That is: permissions are permanent (can be revoked, but do not expire automatically), and sharing via code can permanently expand a user's permissions, but not grant anything temporarily. I believe that solves most of the challenges. The other simpler alternative is:

  • single permissions per (user, server) pair (same)
  • single share code with single permissions (Google Docs-style "people with link can...") per server
  • access-via-code recorded separately, deleted when share code goes away
  • no expiry anywhere, but single link can be easily revoked

I think both make sense and are similarly simple. The first is more of an "invite code" model, where you are inviting folks to a server to stay, whereas the second is a "people with the link" model. The latter is easier to revoke permissions, while the former is easier to have short-term invite links. I don't know what folks would find most comfortable / familiar.
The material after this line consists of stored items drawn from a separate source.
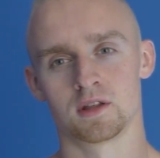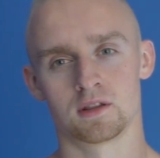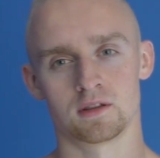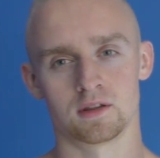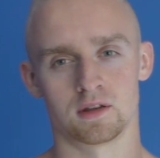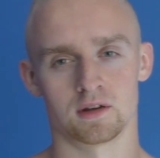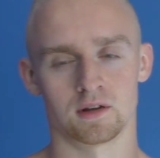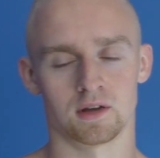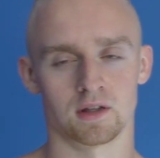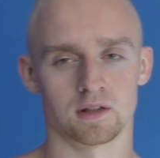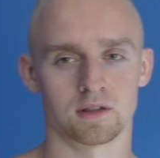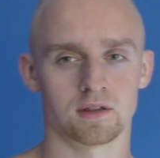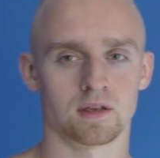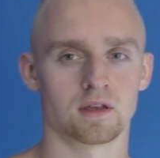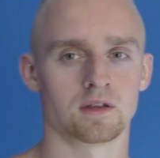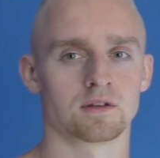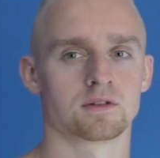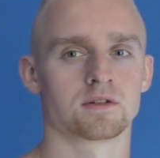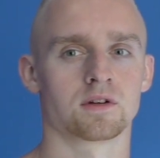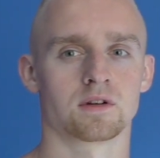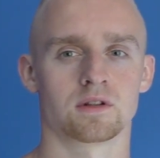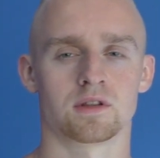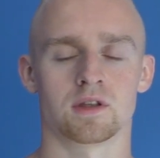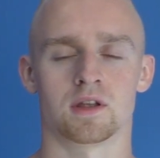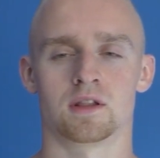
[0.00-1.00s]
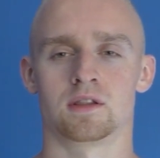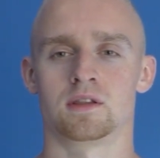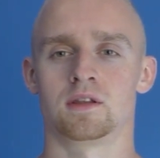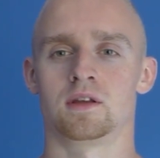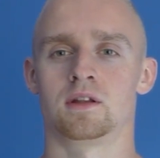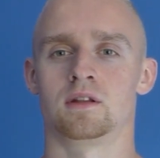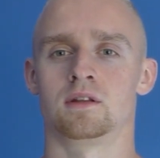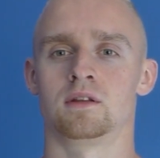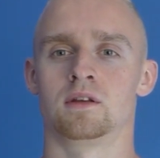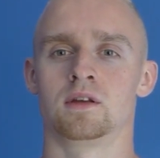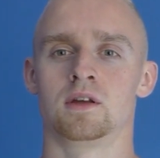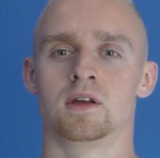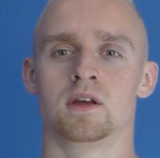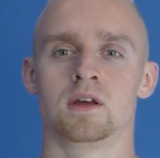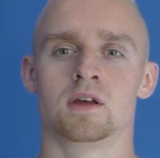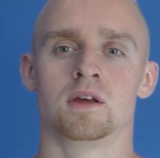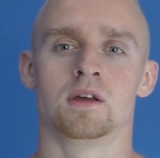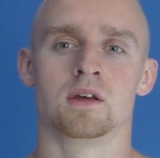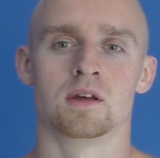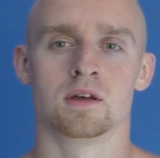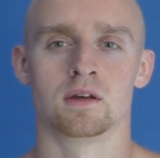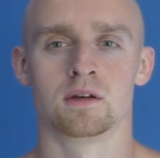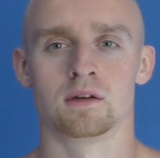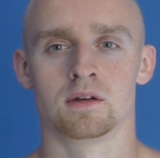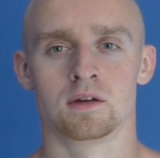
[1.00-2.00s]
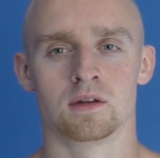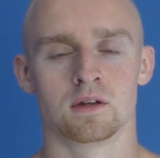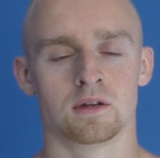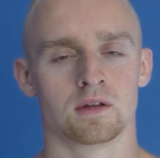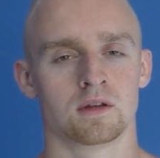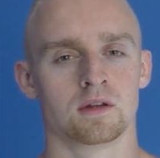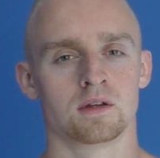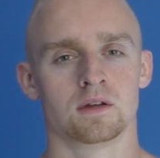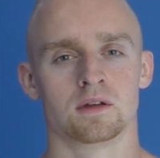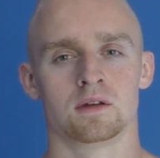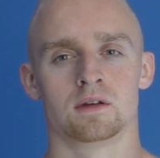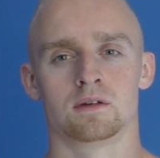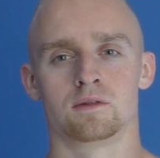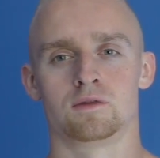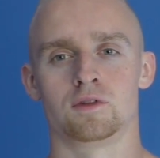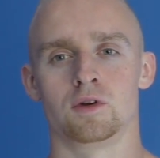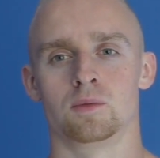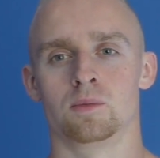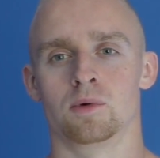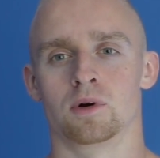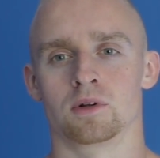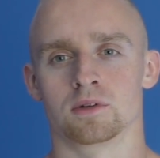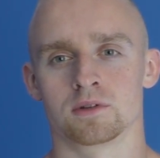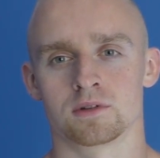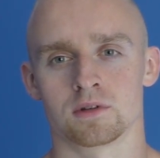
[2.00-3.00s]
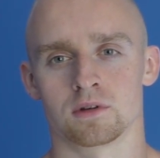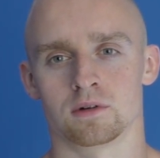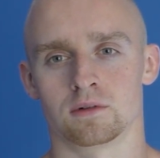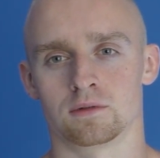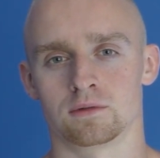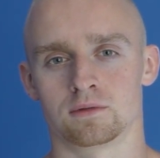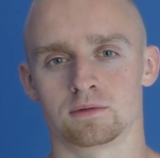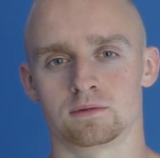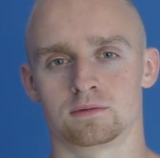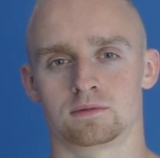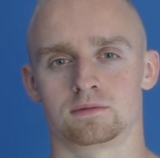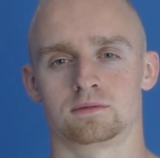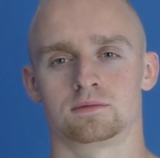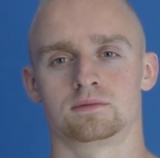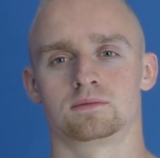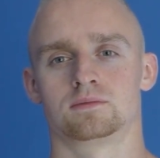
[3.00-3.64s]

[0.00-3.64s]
then get injured, and then a few months of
Another possibly simpler approach from the Hub perspective would be to implement a generic API for roles (#3858), then a 'sharing service' could layer on top the higher-level representation of what a 'share' is. That's not simpler for me, who needs to implement both, but it might be simpler to implement in the Hub (roles in general present their own challenges if they can be user-created). This is ultimately more complex overall.

@minrk
Copy link
Member Author

minrk commented Nov 21, 2023

Updating notes from today's meeting:

  • reiterating keeping it simple
  • that likely means only supporting invite codes permanently exchanged for 'shares'
  • single permissions per (user, server), so adding permissions is updating this field, not adding a record
  • no expiration for now, that can come later (invites expire, not permissions)

I think this is simple and clear enough that I can get something working before needing to bug folks for more feedback.

- create share via api
- revoke share via api
- permissions granted and tested

use pydantic for request validation
@minrk
Copy link
Member Author

minrk commented Dec 8, 2023

Still some work to do, but I now have sharing fully working where a user can grant and revoke access to their server to another user.

Still todo:

  • update doc
  • update REST API spec
  • test coverage
  • share code API

The fact that shares can be referenced both by the server and the user it's granted to has been surprisingly hard to make sense of in the REST API.

As it is now, I have:

By server:

  • grant permission: POST /shares/:user/:server (shared-with, scopes in body)
  • revoke permission: PATCH /shares/:user/:server (shared-with, scopes in body) (not delete because delete can't have body and don't have a URL that fully specifies owner, server, and shared_with)
  • revoke all shares for a server DELETE /shares/:user/:server

By user/group:

  • list shared-with-me (user): GET /api/users/:name/shared
  • list shared-with-me (group): GET /api/groups/:name/shared
  • opt-out of share: DELETE /api/users/:name/shared/:owner/:server (separate endpoint from PATCH above because this requires different permissions - users can always un-share with themselves)

@minrk
Copy link
Member Author

minrk commented Dec 13, 2023

Making progress, working on sharing codes, and came up with another question:

Is a sharing code more like a token, which should be stored hashed and irretrievable (must issue new code if you need access) or a more permanent, retrievable value.

I think how folks use are expected to use them informs this. If we're thinking of slack or otherwise invitation-style links, I think the token format is better.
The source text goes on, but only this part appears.